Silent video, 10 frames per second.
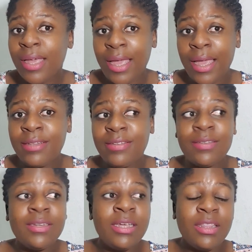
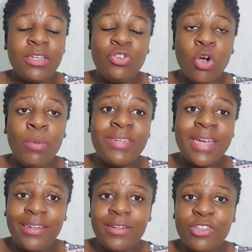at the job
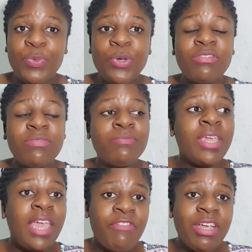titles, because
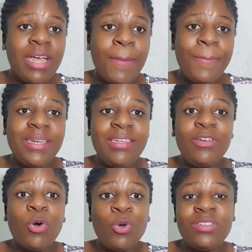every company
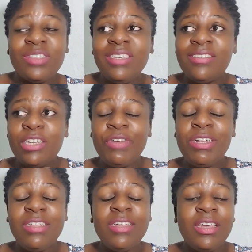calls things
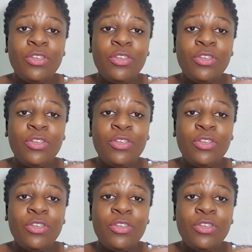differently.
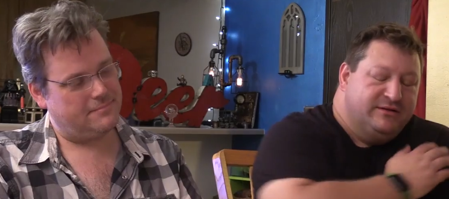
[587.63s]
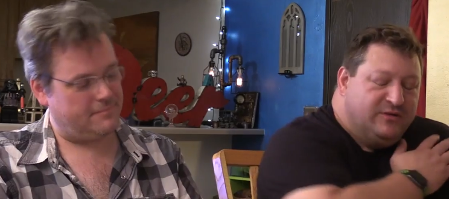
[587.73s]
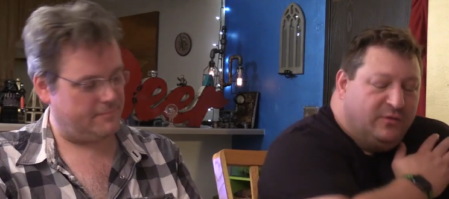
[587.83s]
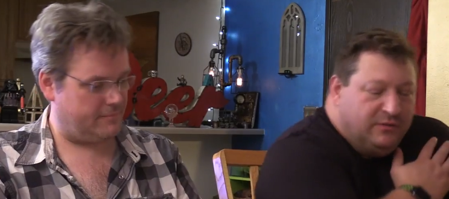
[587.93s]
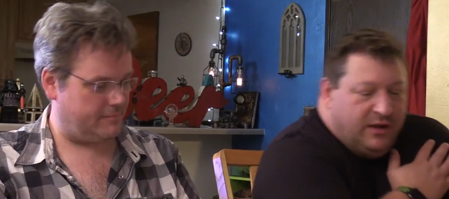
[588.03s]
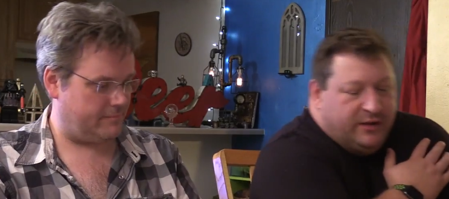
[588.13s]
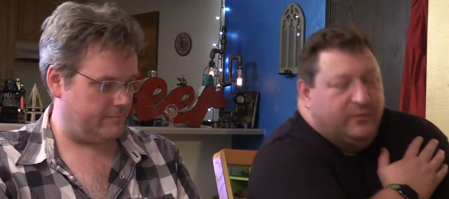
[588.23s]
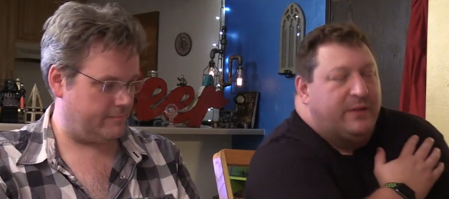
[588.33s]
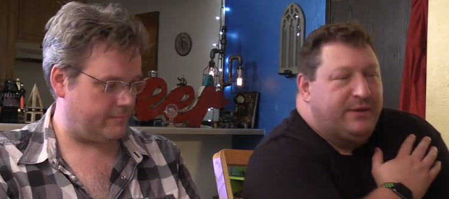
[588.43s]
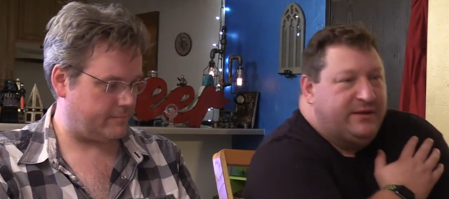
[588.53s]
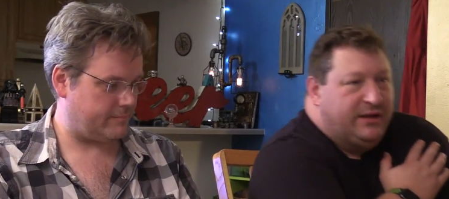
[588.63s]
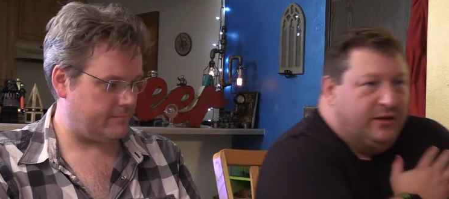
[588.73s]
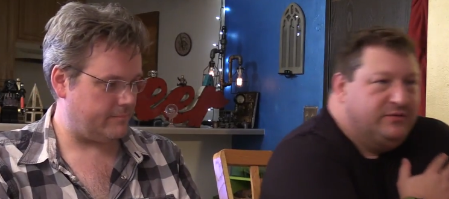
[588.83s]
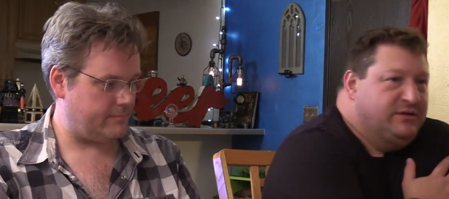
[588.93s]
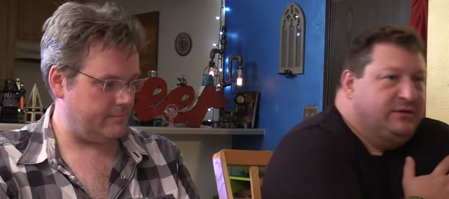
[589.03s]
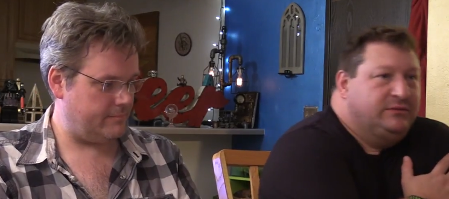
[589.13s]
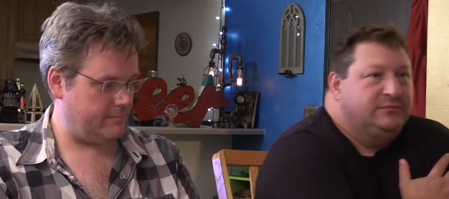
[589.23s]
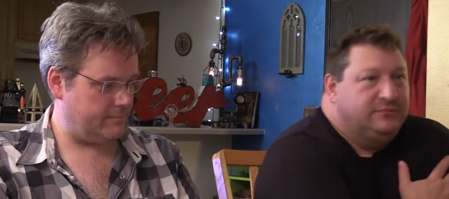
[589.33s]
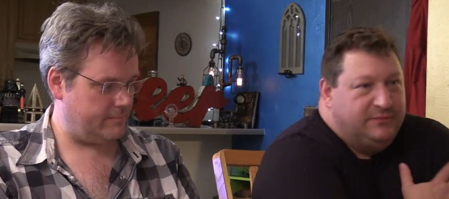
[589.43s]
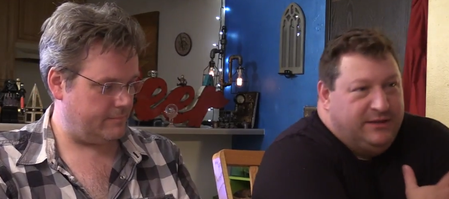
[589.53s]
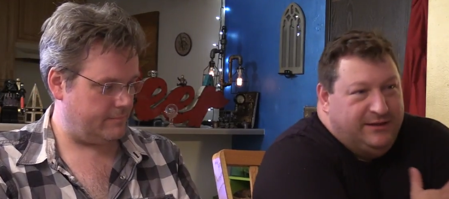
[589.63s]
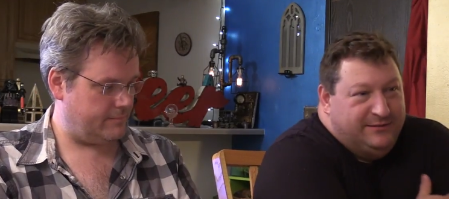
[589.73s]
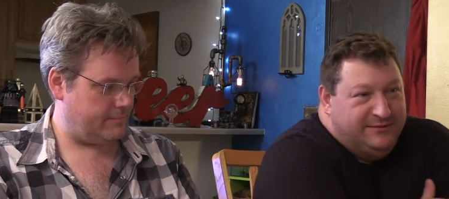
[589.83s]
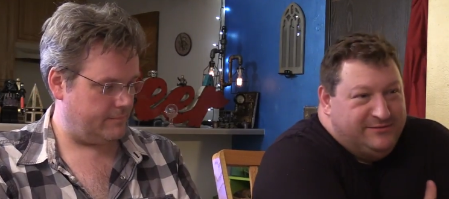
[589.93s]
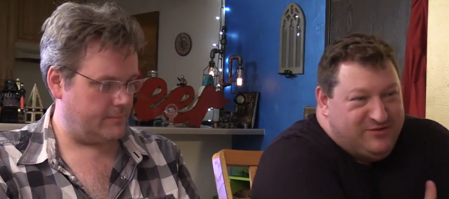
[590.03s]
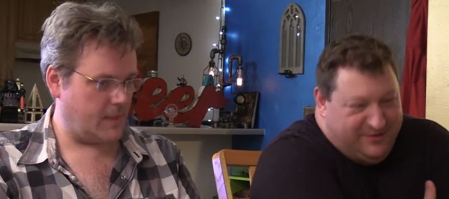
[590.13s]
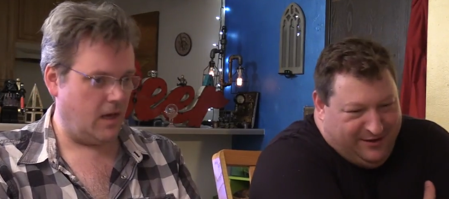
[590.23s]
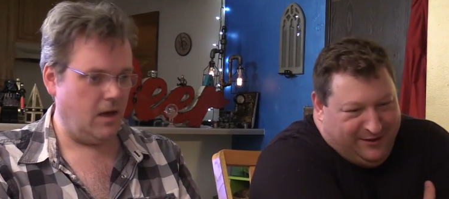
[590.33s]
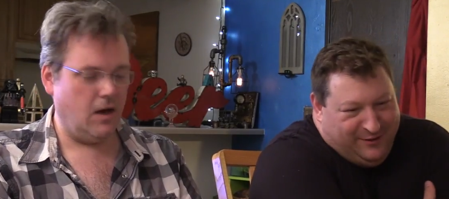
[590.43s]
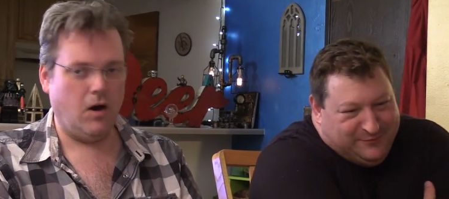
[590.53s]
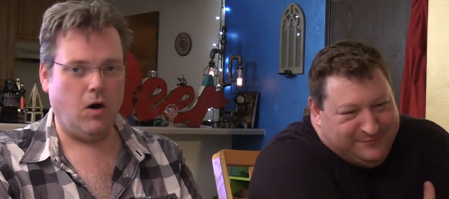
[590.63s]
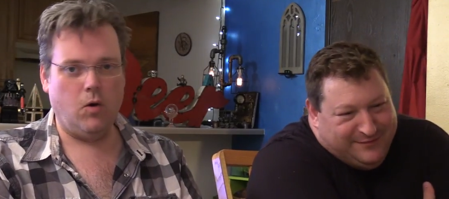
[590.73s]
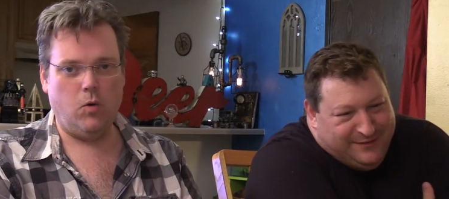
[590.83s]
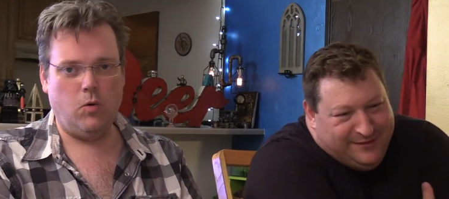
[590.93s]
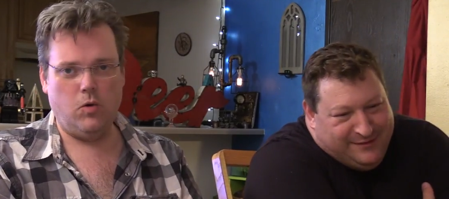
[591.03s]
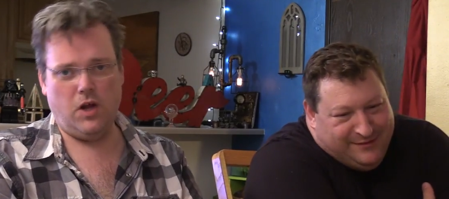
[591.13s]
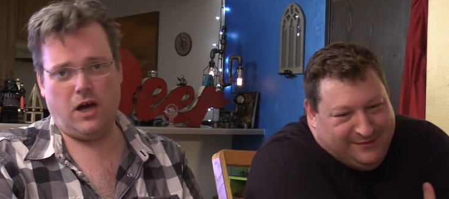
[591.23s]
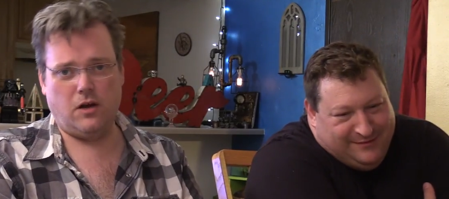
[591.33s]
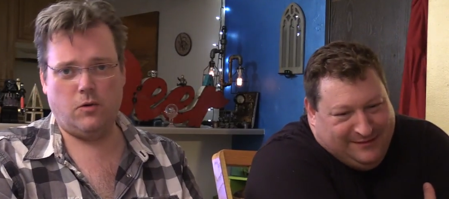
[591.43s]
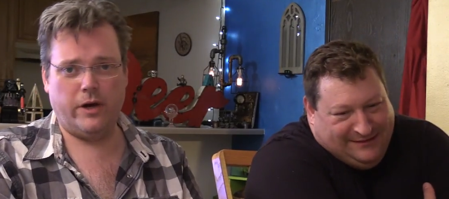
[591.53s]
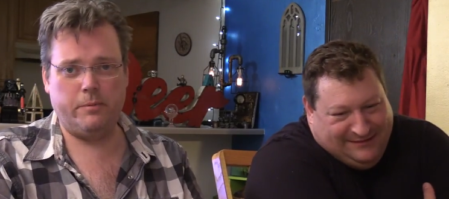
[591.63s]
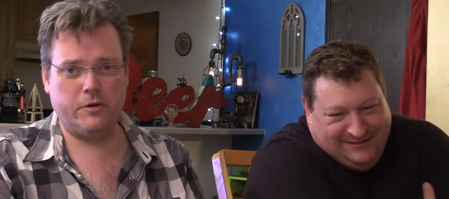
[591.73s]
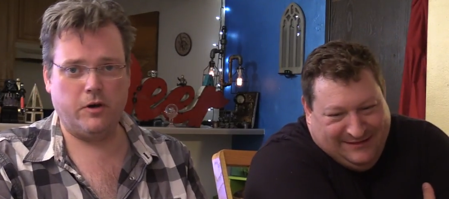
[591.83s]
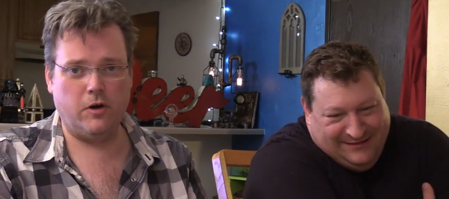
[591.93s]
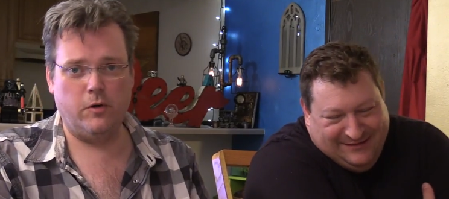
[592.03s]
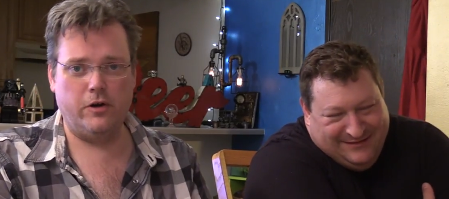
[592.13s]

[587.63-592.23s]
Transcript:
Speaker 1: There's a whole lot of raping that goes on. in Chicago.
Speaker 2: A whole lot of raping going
************
AIM OF THE EXERCISE
Set the listing above down again exactly, leaving pictures out.

OUTPUT BELOW
Silent video, 10 frames per second.
at the job
titles, because
every company
calls things
differently.
[587.63s]
[587.73s]
[587.83s]
[587.93s]
[588.03s]
[588.13s]
[588.23s]
[588.33s]
[588.43s]
[588.53s]
[588.63s]
[588.73s]
[588.83s]
[588.93s]
[589.03s]
[589.13s]
[589.23s]
[589.33s]
[589.43s]
[589.53s]
[589.63s]
[589.73s]
[589.83s]
[589.93s]
[590.03s]
[590.13s]
[590.23s]
[590.33s]
[590.43s]
[590.53s]
[590.63s]
[590.73s]
[590.83s]
[590.93s]
[591.03s]
[591.13s]
[591.23s]
[591.33s]
[591.43s]
[591.53s]
[591.63s]
[591.73s]
[591.83s]
[591.93s]
[592.03s]
[592.13s]

[587.63-592.23s]
Transcript:
Speaker 1: There's a whole lot of raping that goes on. in Chicago.
Speaker 2: A whole lot of raping going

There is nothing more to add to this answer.